Slow turn around times still impeding progress with more than 1/2 of all test still taking more than 5 days to come back from labs
Current Covid-19 test capacity is inadequate to meet both clinical and public health demands as the test positive percentage is 12%, well above the recommended 3 – 5%. With about half of results taking ≥5 days, public health efforts to respond to this outbreak remain constrained by inadequate capacity.
Despite reporting delays, recent trends indicate viral transmission is waning. The rapidity of improvement is surprising given that April’s broader stay-at-home order only slowed transmission enough to cause cases to plateau. Given that face-mask ordinances are an important different between then and now, they would seem to be the most likely explanation.

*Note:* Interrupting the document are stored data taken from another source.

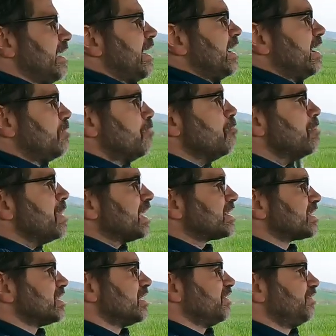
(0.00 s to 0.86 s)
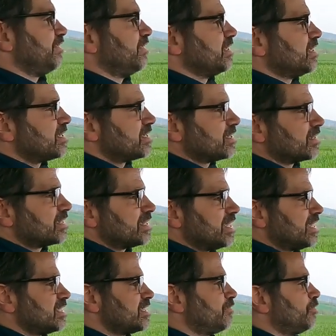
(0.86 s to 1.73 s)
a massive
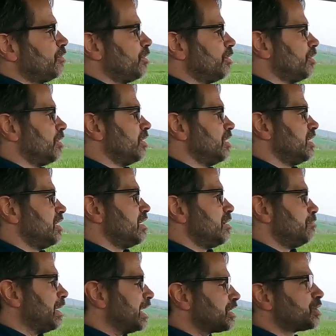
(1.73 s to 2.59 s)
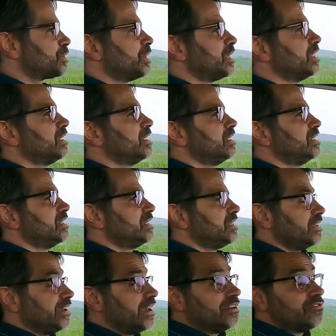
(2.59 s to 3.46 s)
success for Matra
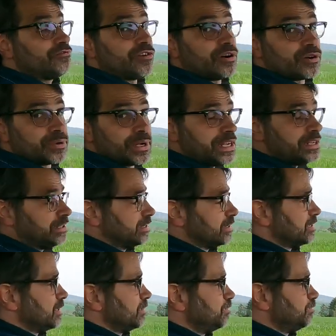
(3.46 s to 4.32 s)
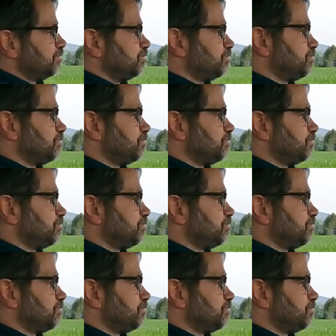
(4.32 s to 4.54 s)
and for Renault.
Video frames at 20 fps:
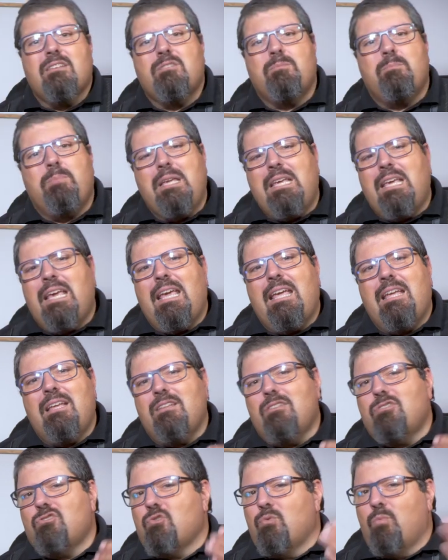
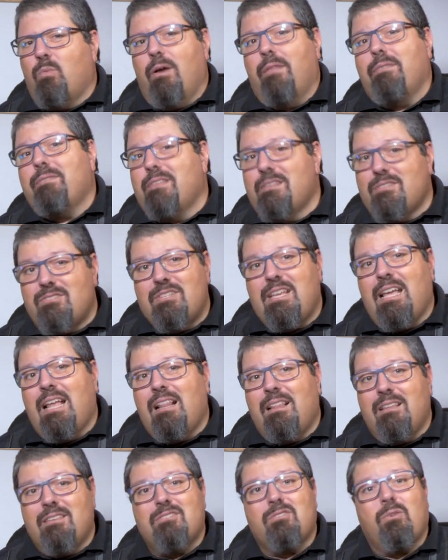Speaking to what this
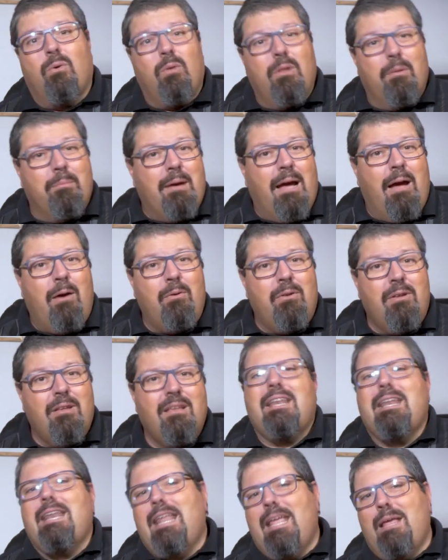channel is all about,
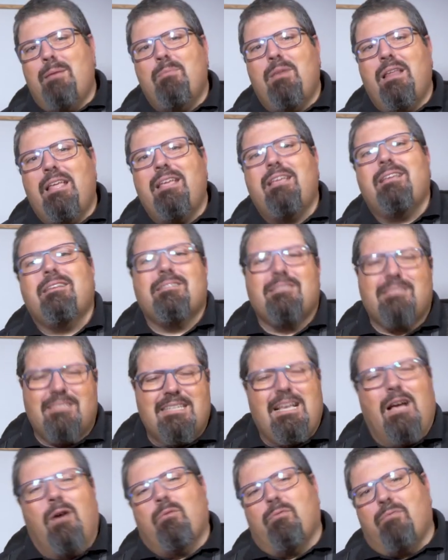namely
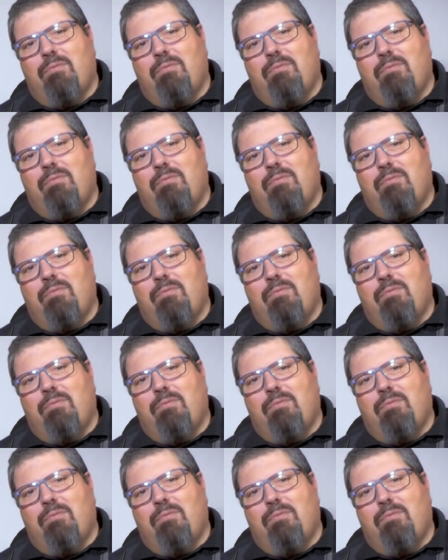sound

Because PCR testing has been stable or slightly declining since early-July, the exact magnitude of recent declines is somewhat uncertain. Long reporting delays suggest some of the decline could be attributable to shortages of critical supplies or personnel (supply side); however, waning transmission could be causing fewer patients to seek care (demand side).
While PCR testing results are incomplete, the percent of patients testing positive has declined from a peak of 23% the week ending July 25th to 12% the week ending August 2nd. A declining test positive percentage in the face of stagnant testing supports slowing viral transmission. The percent of patients testing positive on the antibody (serology) test has remained steady at 12%.